А вот почему никому ничего не вручают Первого марта? Как что за праздник? Международный кошкин день! Не знали?.. Теперь знаете!.. Так вот, почему мы не празднуем Первое марта? Не вскакиваем с утра пораньше, пока оно еще сладко дремлет, тихонько, очень деликатно посапывая, и не скупаем всех игрушечных птичек и мышек, шарики и бантики? Почему мы не дарим ему, например, дом или жилетку клетчатую? И растроганные – «спасибо тебе, что ты у нас есть» – не выкладываем перед ним подарки и печеночный торт. Почему? Где мячики? Синий маленький тугой и желтый теннисный? И куриная котлетка? Семь штук. Нет, двенадцать. Где?

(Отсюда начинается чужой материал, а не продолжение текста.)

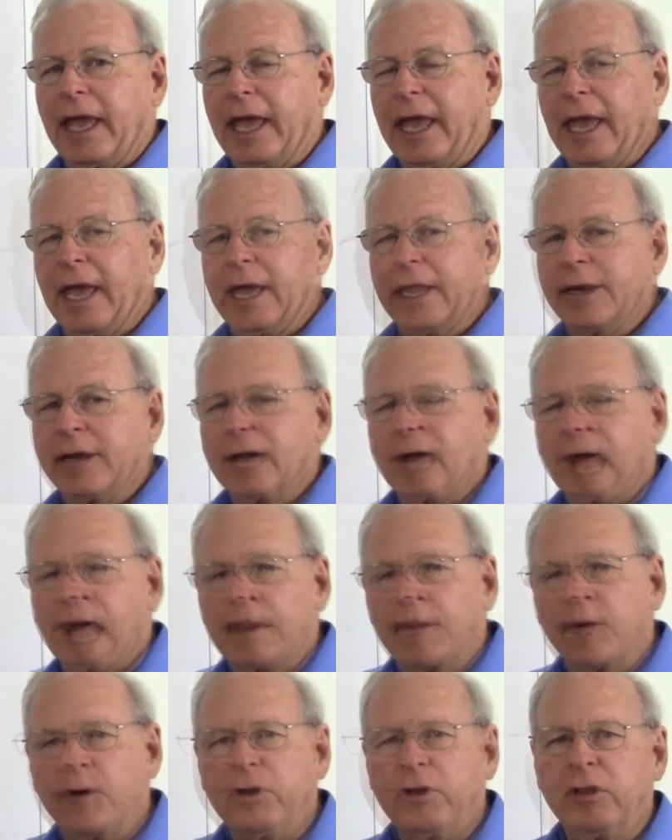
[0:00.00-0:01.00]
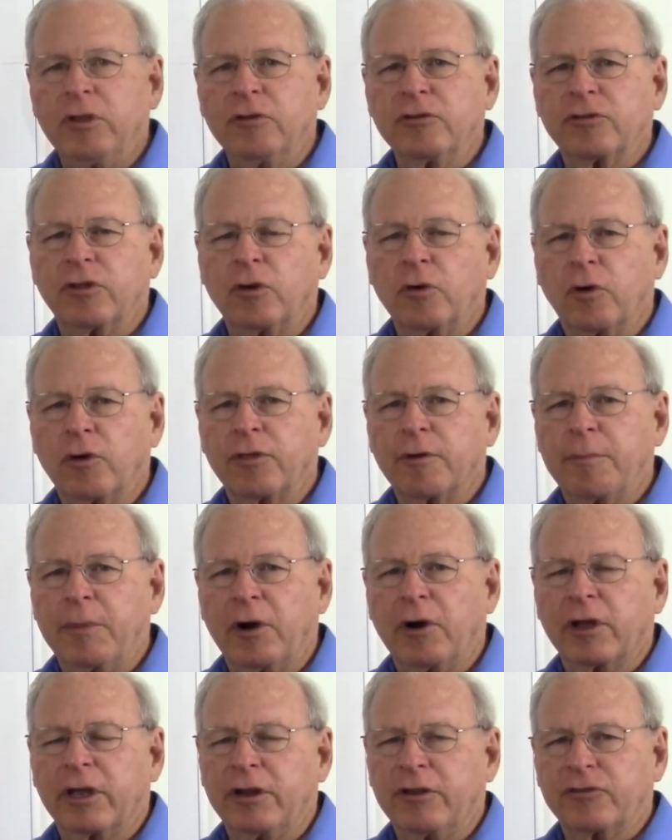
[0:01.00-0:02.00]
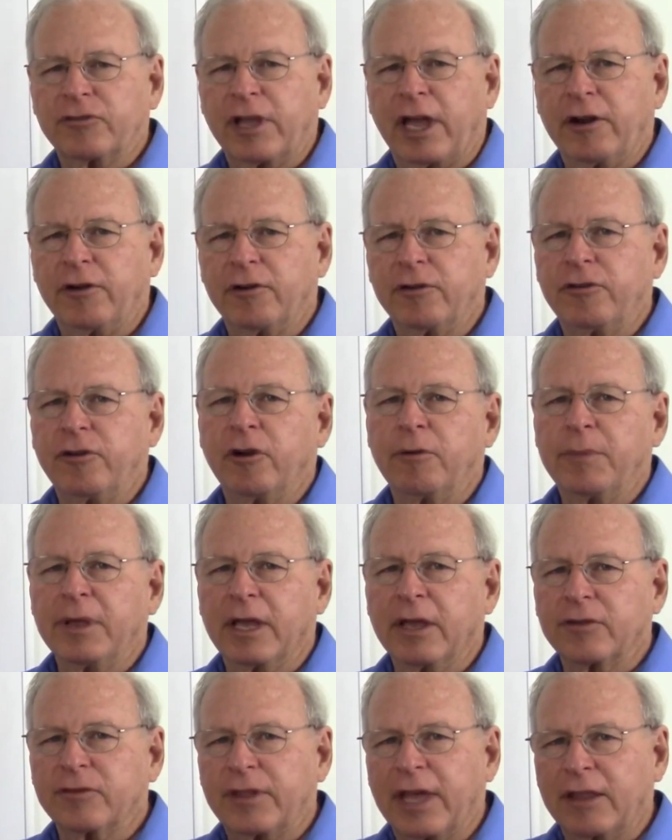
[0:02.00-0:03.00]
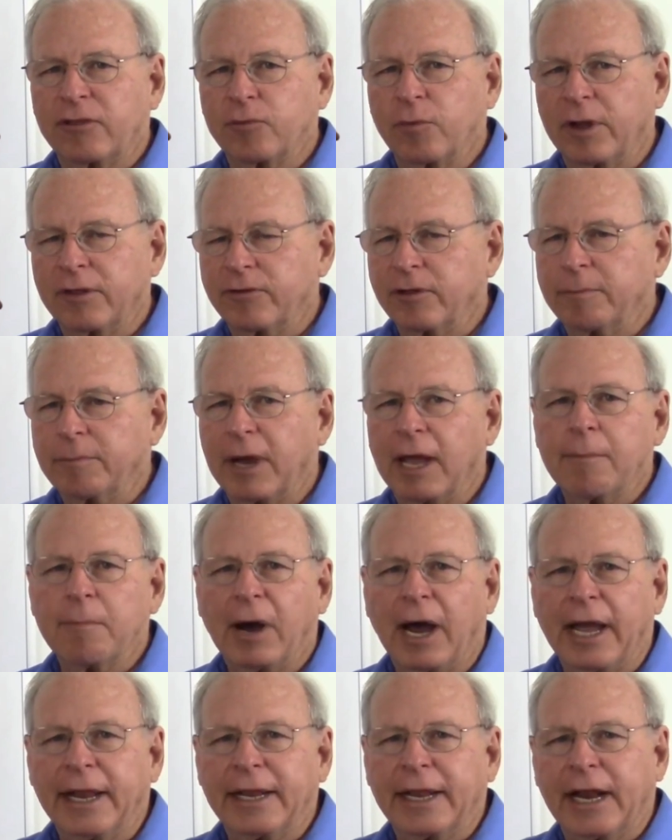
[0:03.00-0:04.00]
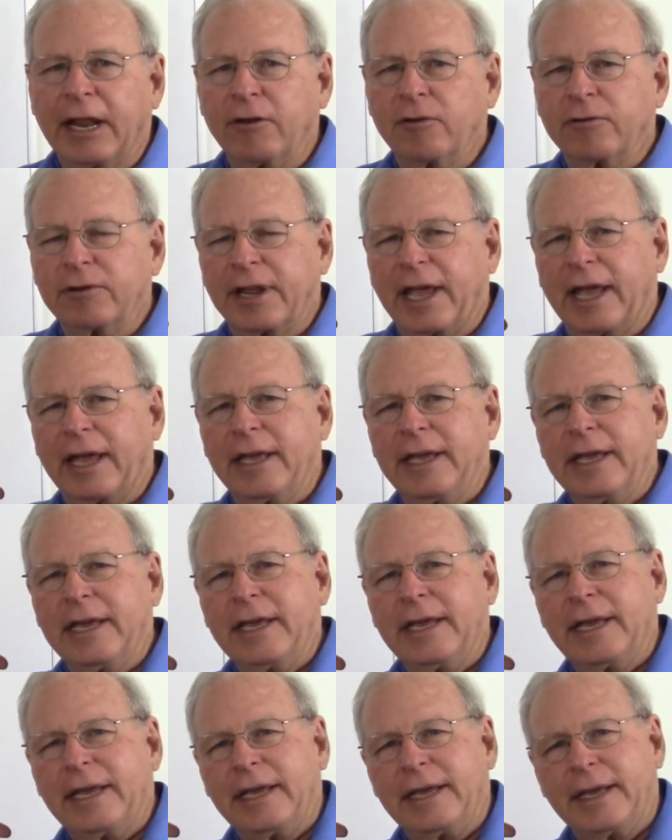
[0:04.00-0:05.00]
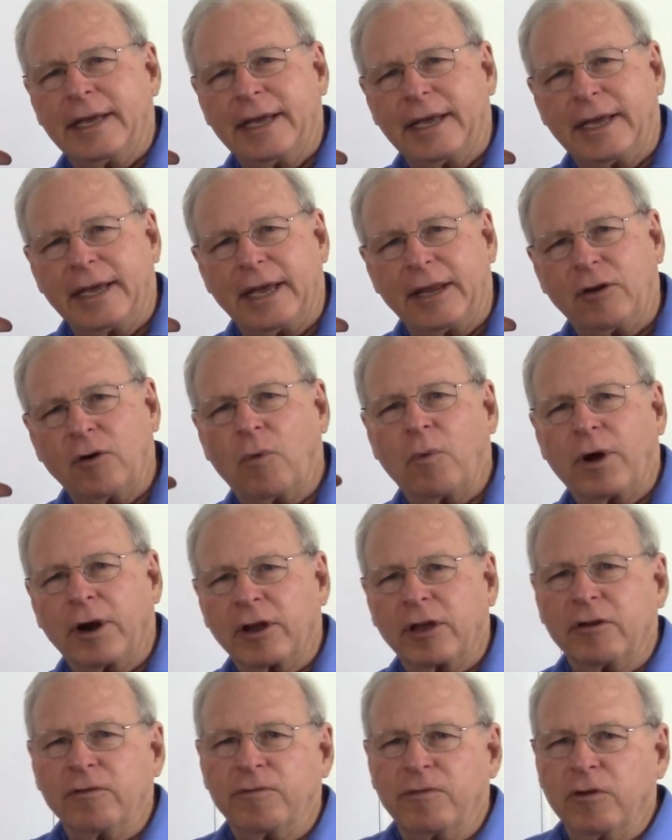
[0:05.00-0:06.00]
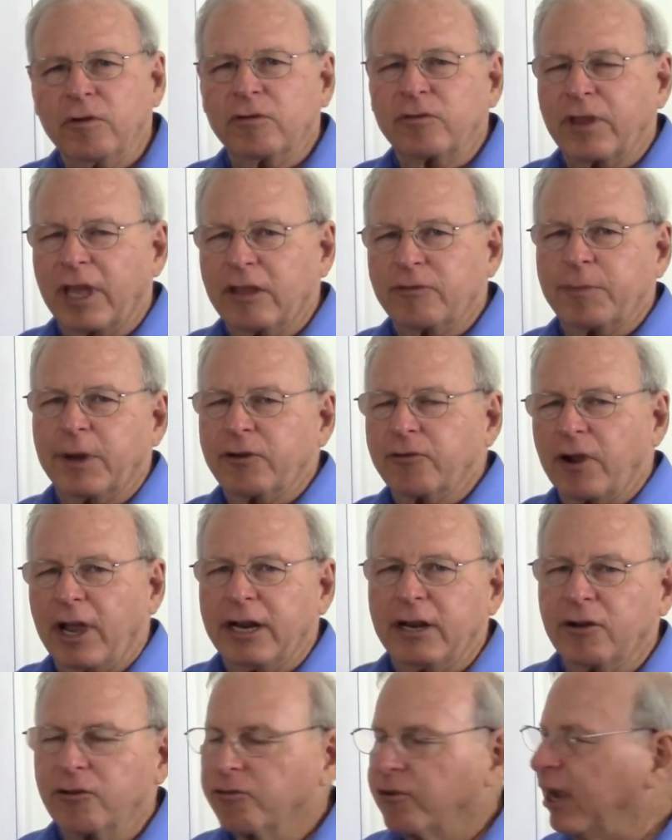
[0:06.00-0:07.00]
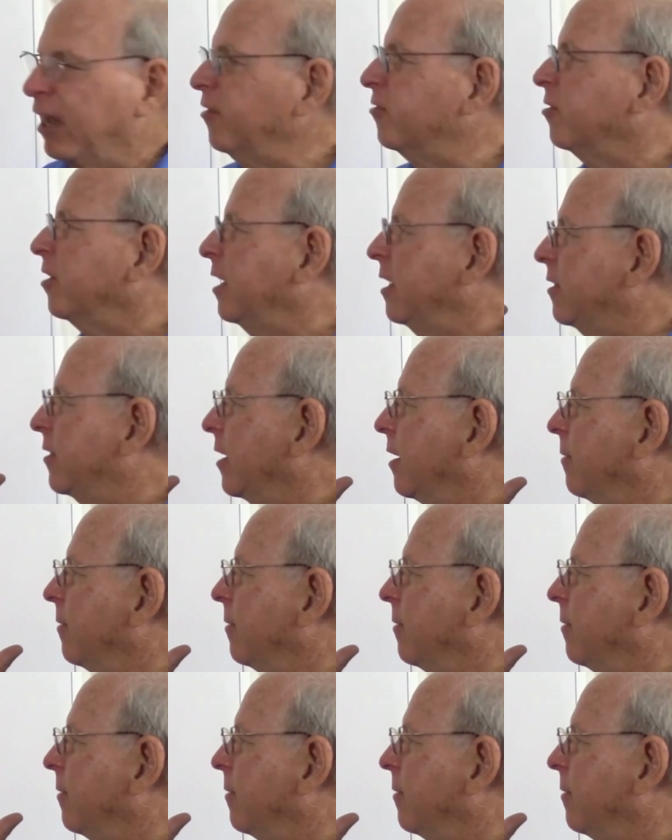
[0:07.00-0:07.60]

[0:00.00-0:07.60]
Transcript: And I'm going to use the North American standards here because that's what's in my mind and I don't, I don't want to confuse things by trying to translate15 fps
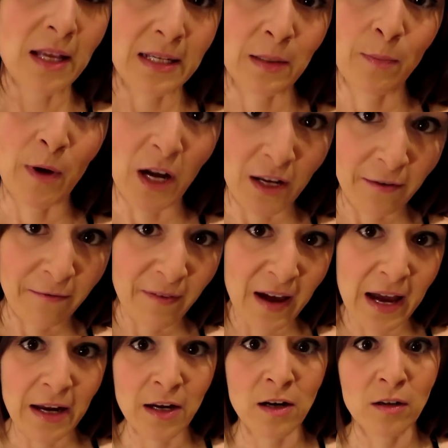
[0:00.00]
less body
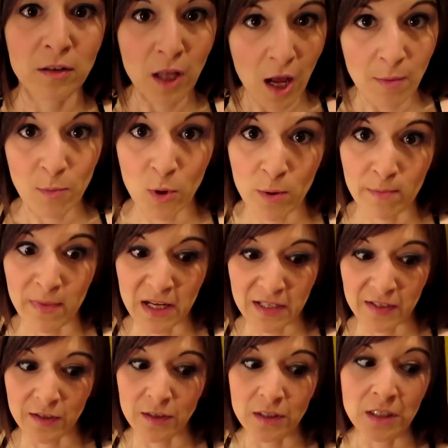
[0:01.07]
fat and a lot more
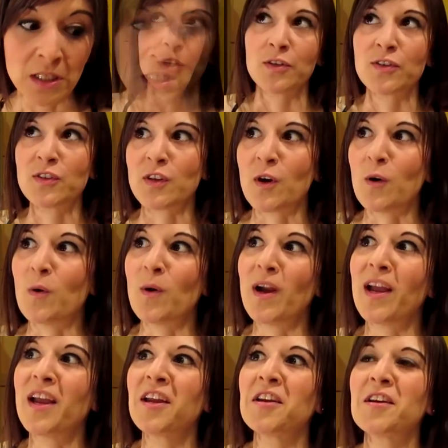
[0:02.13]
muscle. So
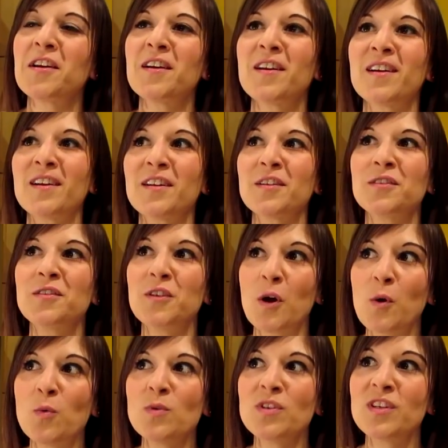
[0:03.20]

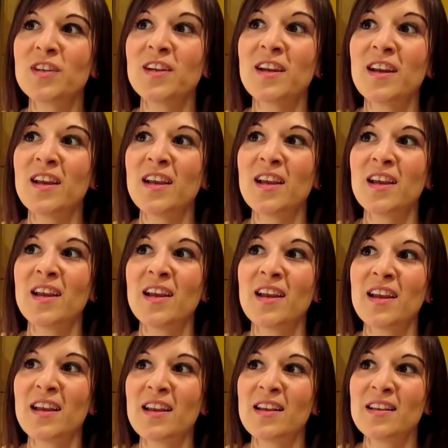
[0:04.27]
don't
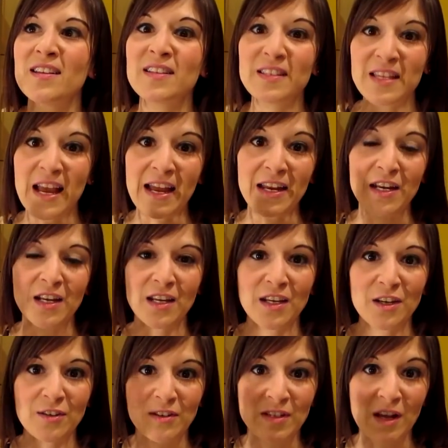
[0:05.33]
set
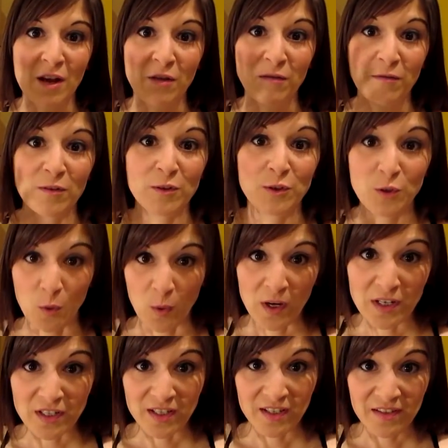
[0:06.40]
yourself
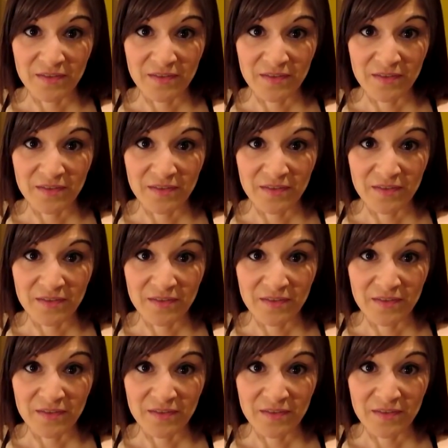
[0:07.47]
short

А они ведь заслужили. И сказать им «спасибо» есть за что.
Я восхищаюсь их умением жить рядом с человеком, их приспосабливаемостью, их стремлением понять этого вечно озадаченного угрюмого идиота с пошлой барсеткой в руке и ключами на указательном пальце. Я люблю их хитрость, их ум, изобретательность и деловитость.
Ну вот, например.
Я знакома с одним котом, его зовут Бенджамэн. Когда мы познакомились, паспорта у него не было, прививок не было, хозяев тоже, а следовательно, и дома, и мягкой подушки. Зато был двор (его двор), он тут был король, были верноподданные и крыша над головой: на случай холодных ночей – подвал. Бенджамэн – рыжий, почти красный. Раньше у него были хозяева, грузинская семья, и он даже переехал с ними в другой город, но бежал оттуда обратно и через полгода пришел назад, в наш двор. Мы удивлялись и даже спрашивали друг друга, зачем он вернулся. «Зачем ему этот запущенный, пронизанный сквозняками двор и сырой подвал», – спрашивали мы, подкармливая исхудавшего в дороге Бенджамэна. А Бенджамэн смотрел на нас и как будто говорил: «Эх вы, дураки, когда любишь место, где ты вырос, разве замечаешь такие мелочи? Сквозняки… Грязь… Глупые люди. Когда любишь».